━━━━━ Record set ━━━━━
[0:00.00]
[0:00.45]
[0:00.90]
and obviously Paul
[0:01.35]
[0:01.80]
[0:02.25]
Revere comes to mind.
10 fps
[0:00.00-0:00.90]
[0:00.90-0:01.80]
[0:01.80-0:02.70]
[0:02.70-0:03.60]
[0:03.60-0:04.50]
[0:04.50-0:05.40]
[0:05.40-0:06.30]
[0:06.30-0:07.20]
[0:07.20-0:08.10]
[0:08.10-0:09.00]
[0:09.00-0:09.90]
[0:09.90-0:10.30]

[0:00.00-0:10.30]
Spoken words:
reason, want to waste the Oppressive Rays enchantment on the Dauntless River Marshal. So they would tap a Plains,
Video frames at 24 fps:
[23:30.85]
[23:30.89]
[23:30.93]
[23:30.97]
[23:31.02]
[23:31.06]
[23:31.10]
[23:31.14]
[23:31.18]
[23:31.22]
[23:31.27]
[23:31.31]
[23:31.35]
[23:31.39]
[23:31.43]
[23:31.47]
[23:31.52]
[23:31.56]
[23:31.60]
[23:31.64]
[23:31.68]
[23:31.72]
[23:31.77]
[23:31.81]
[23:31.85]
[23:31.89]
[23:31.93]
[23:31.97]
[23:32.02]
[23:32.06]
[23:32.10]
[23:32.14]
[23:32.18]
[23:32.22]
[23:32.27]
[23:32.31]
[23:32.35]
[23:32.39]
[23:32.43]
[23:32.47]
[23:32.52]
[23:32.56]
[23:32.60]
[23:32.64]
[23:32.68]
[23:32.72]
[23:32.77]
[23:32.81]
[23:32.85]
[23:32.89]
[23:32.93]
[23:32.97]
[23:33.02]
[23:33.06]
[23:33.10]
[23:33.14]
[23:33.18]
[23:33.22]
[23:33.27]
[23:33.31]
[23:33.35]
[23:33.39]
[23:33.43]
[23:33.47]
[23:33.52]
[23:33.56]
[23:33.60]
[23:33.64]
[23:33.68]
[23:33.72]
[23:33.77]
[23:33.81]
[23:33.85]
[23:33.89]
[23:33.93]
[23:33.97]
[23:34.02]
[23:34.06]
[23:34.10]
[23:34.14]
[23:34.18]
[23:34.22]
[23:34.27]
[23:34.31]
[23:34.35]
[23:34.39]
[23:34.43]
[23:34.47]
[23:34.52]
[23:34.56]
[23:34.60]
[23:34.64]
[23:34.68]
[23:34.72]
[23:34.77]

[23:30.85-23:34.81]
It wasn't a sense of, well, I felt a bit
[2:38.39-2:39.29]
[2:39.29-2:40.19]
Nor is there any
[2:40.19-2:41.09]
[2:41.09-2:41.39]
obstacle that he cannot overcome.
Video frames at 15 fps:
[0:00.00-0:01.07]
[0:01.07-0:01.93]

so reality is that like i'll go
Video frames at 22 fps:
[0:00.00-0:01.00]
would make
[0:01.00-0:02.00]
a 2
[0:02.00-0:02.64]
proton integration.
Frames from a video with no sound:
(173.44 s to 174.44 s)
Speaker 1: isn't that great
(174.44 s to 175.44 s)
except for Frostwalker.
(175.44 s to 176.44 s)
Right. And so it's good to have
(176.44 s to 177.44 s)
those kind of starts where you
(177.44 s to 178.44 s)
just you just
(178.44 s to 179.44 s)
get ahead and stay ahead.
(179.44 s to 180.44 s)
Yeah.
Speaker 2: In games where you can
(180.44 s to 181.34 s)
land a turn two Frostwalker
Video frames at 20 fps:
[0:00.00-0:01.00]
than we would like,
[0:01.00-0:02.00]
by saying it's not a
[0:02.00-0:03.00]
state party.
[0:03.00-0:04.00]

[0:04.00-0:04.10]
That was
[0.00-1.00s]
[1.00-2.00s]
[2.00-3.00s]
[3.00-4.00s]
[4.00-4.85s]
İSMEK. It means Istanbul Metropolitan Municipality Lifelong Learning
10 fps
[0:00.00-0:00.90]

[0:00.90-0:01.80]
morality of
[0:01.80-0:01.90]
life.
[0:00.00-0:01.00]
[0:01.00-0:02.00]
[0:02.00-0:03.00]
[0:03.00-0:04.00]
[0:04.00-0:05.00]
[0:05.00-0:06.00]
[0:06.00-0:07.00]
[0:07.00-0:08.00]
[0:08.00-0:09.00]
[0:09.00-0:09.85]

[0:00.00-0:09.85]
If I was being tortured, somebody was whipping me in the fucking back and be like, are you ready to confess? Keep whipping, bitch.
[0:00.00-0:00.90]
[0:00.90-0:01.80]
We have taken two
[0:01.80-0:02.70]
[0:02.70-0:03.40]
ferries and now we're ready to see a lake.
━━━━━
◆ **Problem description**: Restate the data word for word. Begin at its first line, end at the line that contains "[0:00.00-0:10.30]", and include both.

◆ **Result for this exercise**:
[0:00.00]
[0:00.45]
[0:00.90]
and obviously Paul
[0:01.35]
[0:01.80]
[0:02.25]
Revere comes to mind.
10 fps
[0:00.00-0:00.90]
[0:00.90-0:01.80]
[0:01.80-0:02.70]
[0:02.70-0:03.60]
[0:03.60-0:04.50]
[0:04.50-0:05.40]
[0:05.40-0:06.30]
[0:06.30-0:07.20]
[0:07.20-0:08.10]
[0:08.10-0:09.00]
[0:09.00-0:09.90]
[0:09.90-0:10.30]

[0:00.00-0:10.30]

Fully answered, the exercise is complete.